More than three-quarters (76%) of UK employers plan to incorporate wellbeing into their benefits strategies, according to research from Willis Towers Watson.

The consultancy’s 2019 Benefits Trends Survey reveals wellbeing – including financial, physical, emotional and social wellbeing – topped the table of priorities for companies’ benefits programmes.

The enhancement of work policies took second place with 63% of the vote.

Mark Ramsook, senior director at Willis Towers Watson Health & Benefits, Great Britain & Western Europe, said targeted initiatives having been proven to help boost workforce health, productivity, engagement and job satisfaction. 

“The effective utilisation of health-related business data will ultimately hold the key to identifying where core health risks lie, enabling companies to address and change patterns of behaviour that can lead to meaningful and measurable wellbeing improvements,” he added. 

The research identified that almost half of businesses (48%) have earmarked a value-on-investment (VOI) approach to measuring and evaluating business outcomes over the next three years. VOI extends beyond financial ROI and may include metrics ranging from engagement and workforce retention rates to job satisfaction and employee morale.

The survey also found that 60% of businesses are looking to build inclusion and diversity into their benefit strategies, with the same number aiming to align their provision with market norms and employee needs.

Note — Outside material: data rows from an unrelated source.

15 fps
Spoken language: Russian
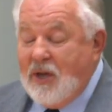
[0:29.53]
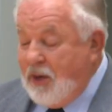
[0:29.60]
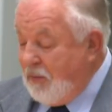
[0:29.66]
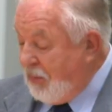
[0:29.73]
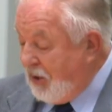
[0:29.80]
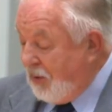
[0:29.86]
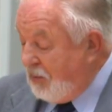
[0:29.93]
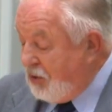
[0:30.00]

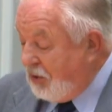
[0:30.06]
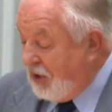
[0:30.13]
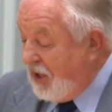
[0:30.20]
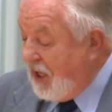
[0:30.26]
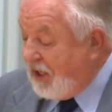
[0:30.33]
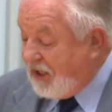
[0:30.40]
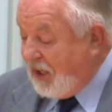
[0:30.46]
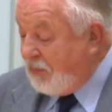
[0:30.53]
Потому что
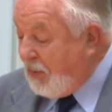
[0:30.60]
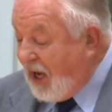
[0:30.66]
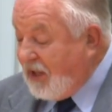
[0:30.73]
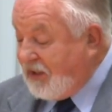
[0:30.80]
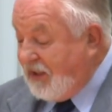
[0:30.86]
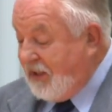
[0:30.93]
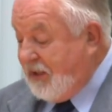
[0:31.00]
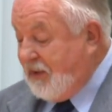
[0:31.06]
есть
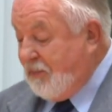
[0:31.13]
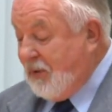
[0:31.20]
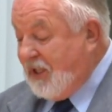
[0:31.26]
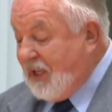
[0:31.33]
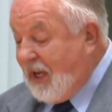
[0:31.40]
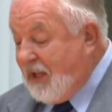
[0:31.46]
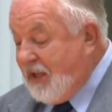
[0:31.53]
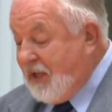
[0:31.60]
опасность,
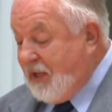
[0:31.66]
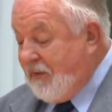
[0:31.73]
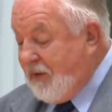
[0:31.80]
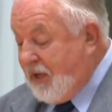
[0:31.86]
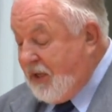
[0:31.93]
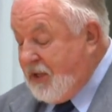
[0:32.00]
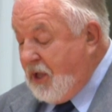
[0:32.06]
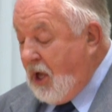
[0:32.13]
Писание
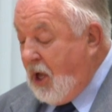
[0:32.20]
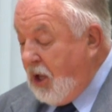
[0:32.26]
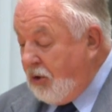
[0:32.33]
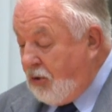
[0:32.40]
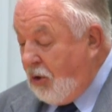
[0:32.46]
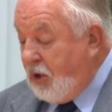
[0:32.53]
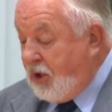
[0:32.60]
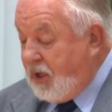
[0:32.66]
говорит,
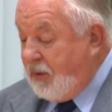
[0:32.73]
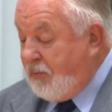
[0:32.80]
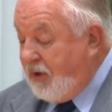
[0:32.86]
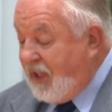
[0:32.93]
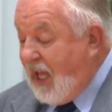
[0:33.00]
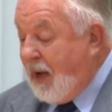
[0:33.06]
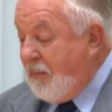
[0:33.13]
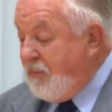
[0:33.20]
только бы
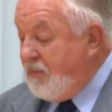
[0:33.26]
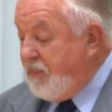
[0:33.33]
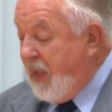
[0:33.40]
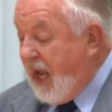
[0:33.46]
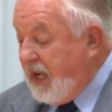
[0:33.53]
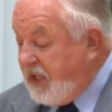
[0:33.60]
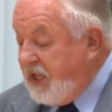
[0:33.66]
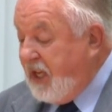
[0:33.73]
нам
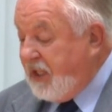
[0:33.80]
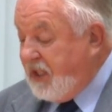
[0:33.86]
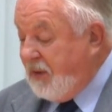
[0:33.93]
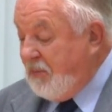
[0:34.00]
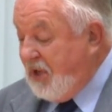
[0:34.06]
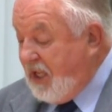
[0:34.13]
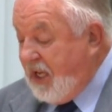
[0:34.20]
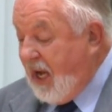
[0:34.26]

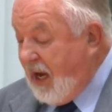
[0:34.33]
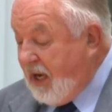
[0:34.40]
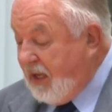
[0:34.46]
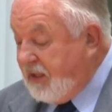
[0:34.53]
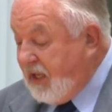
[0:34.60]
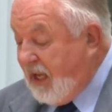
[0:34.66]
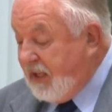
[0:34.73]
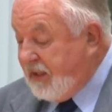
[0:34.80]
одетыми не
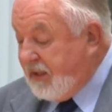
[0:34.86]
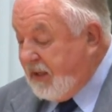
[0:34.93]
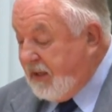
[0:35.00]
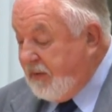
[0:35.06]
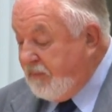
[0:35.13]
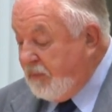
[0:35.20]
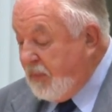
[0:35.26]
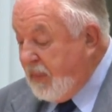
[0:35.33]

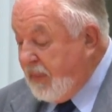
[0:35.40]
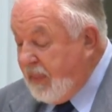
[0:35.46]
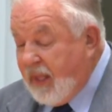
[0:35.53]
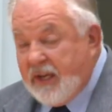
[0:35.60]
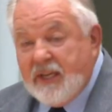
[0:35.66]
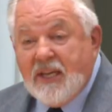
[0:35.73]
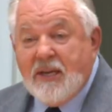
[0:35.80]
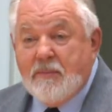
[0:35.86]
оказаться
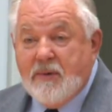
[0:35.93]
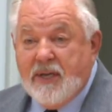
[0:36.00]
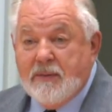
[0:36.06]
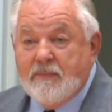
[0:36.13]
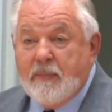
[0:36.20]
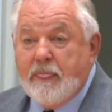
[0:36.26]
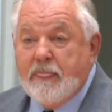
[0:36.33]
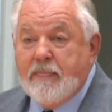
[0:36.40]
ногими.
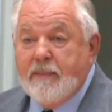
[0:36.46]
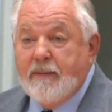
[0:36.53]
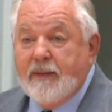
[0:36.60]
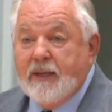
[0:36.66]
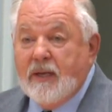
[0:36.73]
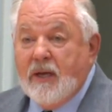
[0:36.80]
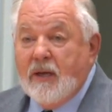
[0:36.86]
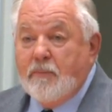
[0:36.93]

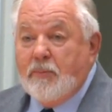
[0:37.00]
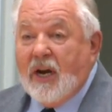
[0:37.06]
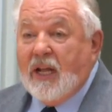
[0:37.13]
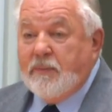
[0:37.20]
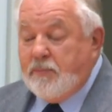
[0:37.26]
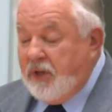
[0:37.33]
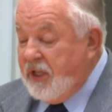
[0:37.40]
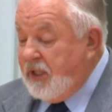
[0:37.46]

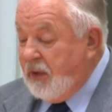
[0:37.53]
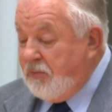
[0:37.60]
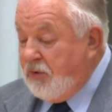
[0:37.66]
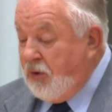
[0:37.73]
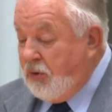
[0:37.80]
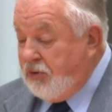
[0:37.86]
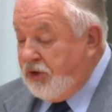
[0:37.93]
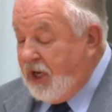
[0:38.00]
Брат передо
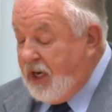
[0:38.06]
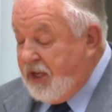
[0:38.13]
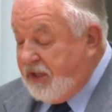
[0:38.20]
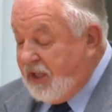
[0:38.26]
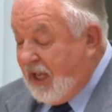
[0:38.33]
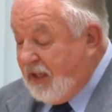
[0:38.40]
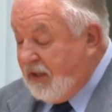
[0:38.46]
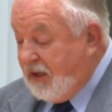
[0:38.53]
мной уже
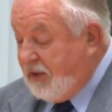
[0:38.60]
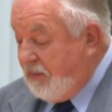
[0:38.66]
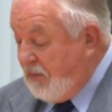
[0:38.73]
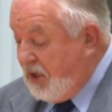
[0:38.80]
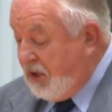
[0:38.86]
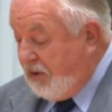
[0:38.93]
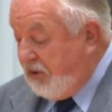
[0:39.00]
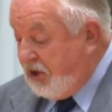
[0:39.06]
Александр
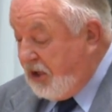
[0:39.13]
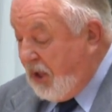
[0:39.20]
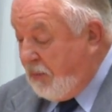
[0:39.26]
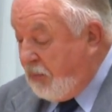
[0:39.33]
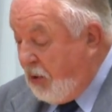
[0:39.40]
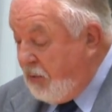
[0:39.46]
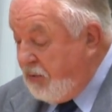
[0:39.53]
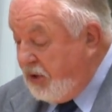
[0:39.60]
Дмитриевич
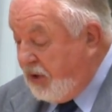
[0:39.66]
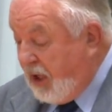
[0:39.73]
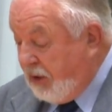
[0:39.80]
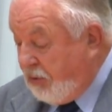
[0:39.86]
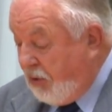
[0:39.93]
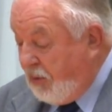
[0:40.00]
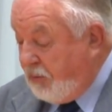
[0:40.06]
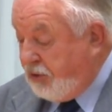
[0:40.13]
напомнил о
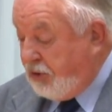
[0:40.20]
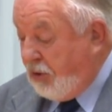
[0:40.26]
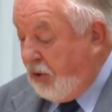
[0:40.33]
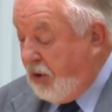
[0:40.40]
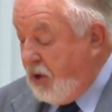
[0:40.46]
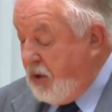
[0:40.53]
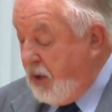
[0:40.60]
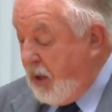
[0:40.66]
том,
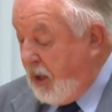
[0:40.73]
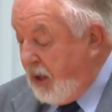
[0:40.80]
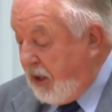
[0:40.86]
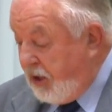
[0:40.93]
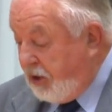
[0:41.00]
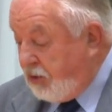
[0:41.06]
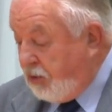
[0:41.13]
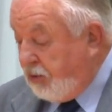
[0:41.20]
что
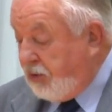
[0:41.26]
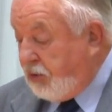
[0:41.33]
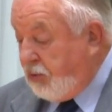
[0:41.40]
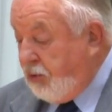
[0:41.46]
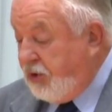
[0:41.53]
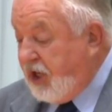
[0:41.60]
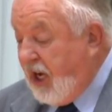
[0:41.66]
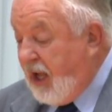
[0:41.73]
Иисус
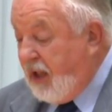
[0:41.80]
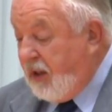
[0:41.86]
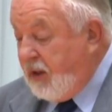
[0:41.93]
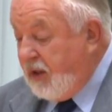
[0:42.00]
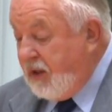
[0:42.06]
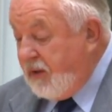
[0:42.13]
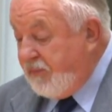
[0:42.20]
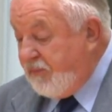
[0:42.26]
стучал
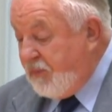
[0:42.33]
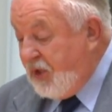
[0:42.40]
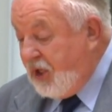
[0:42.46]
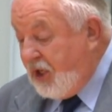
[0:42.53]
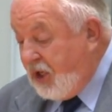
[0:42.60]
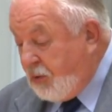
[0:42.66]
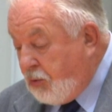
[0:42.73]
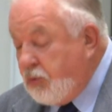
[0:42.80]

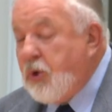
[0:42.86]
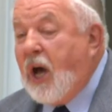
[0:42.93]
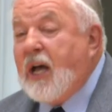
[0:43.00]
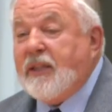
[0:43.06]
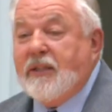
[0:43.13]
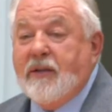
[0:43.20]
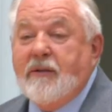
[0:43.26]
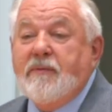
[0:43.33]
не
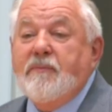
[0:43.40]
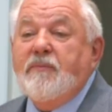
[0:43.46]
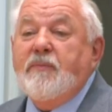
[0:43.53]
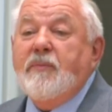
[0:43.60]
куда-то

Ramsook said a strategic approach must be taken when reviewing benefits programmes to ensure portfolios balance the relevance and value of benefits to employees with how they are aligned to market expectations and wider business objectives. 

“With this in mind, benefits benchmarking can act as a particularly powerful catalyst for change, providing the evidence companies need to address gaps in provision and areas where they are found to be underperforming relative to their peers,” he stated.